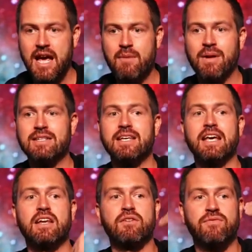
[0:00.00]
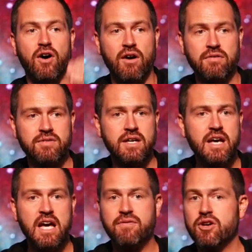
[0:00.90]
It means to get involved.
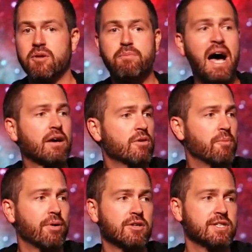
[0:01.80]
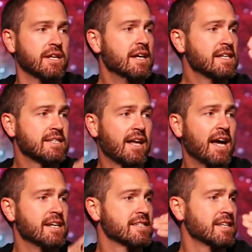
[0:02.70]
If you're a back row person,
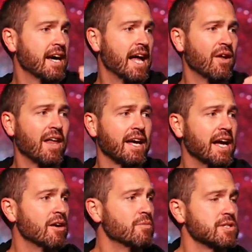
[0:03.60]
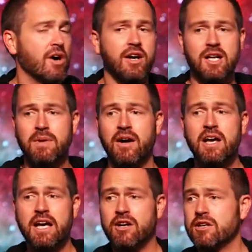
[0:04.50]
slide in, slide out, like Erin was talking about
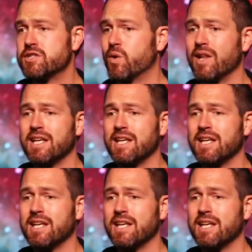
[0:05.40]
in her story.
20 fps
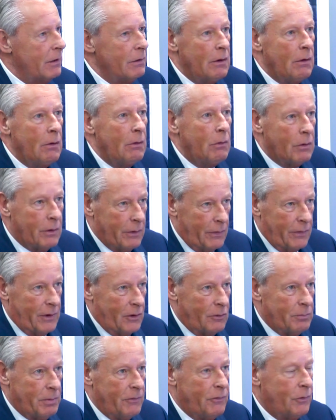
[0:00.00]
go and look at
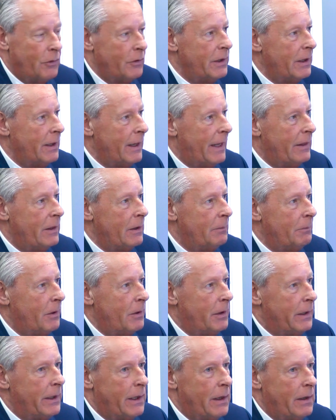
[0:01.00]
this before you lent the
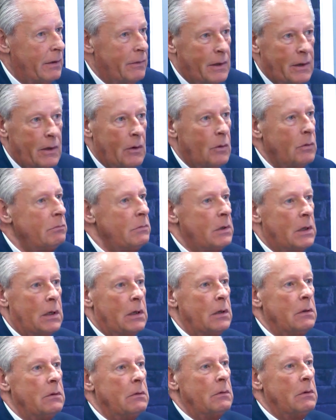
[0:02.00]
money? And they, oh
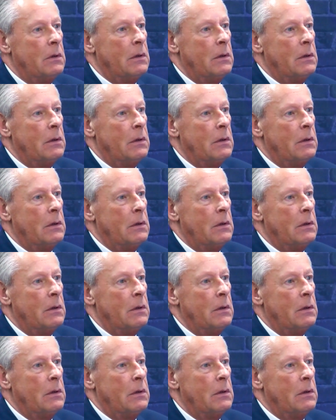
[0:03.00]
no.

# # #

Give back the records exactly, minus any pictures.

[0:00.00]
[0:00.90]
It means to get involved.
[0:01.80]
[0:02.70]
If you're a back row person,
[0:03.60]
[0:04.50]
slide in, slide out, like Erin was talking about
[0:05.40]
in her story.
20 fps
[0:00.00]
go and look at
[0:01.00]
this before you lent the
[0:02.00]
money? And they, oh
[0:03.00]
no.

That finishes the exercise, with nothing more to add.